The idea behind OCI is that you can choose between different Container Runtime that conforms to this specification. Moreover, each of these can have different lower-level implementations.

For example, you might have one OCI compliant Container Runtime for your Linux hosts and one for your Windows hosts. This is the advantage of standardization.

runc

runc is another OCI compliant container runtime that starts container processes.

runc is called the OCI Reference Implementation.

What is a reference implementation?

A reference implementation is software that implements all the requirements of a specification or standard.

In the case of OCI, the runc provides all the functionality expected from an OCI-compliant runtime.

Here are some alternatives runc:

• crun container runtime written in C (as opposed to runc, which is written in Go)

• kata-runtime from the Katacontainers project, which implements the OCI specification as separate small virtual machines (hardware virtualization)

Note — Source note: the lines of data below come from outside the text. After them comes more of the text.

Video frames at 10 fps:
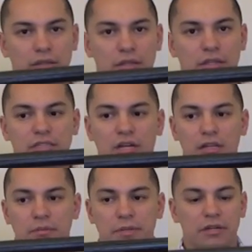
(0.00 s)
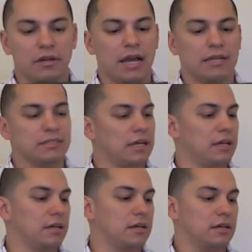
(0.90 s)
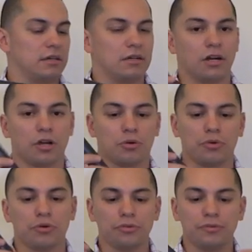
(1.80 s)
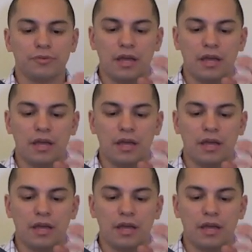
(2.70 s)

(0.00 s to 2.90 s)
this column here has a, uh, a groove,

• gVisor from Google, which creates containers with its own core. It implements OCI in its runtime called runsc

Are there runc counterparts for Windows?

runc is a tool for running containers on Linux.

In Windows, things are a little different. The runc equivalent is the Microsoft Host Compute Service (HCS). It includes a tool called runhcs, which is a fork of runc and also implements the Open Container Initiative specification.

Let’s summarize

In this article, we’ve demonstrated that Docker is just one part of the entire container ecosystem.

There are open standards – CRI and OCI and several Container Runtime with CRI support – containerd, runc, CRI-O and of course Docker itself.

Perhaps soon we will see many new implementations of the Container Runtime with support for the CRI and OCI standards.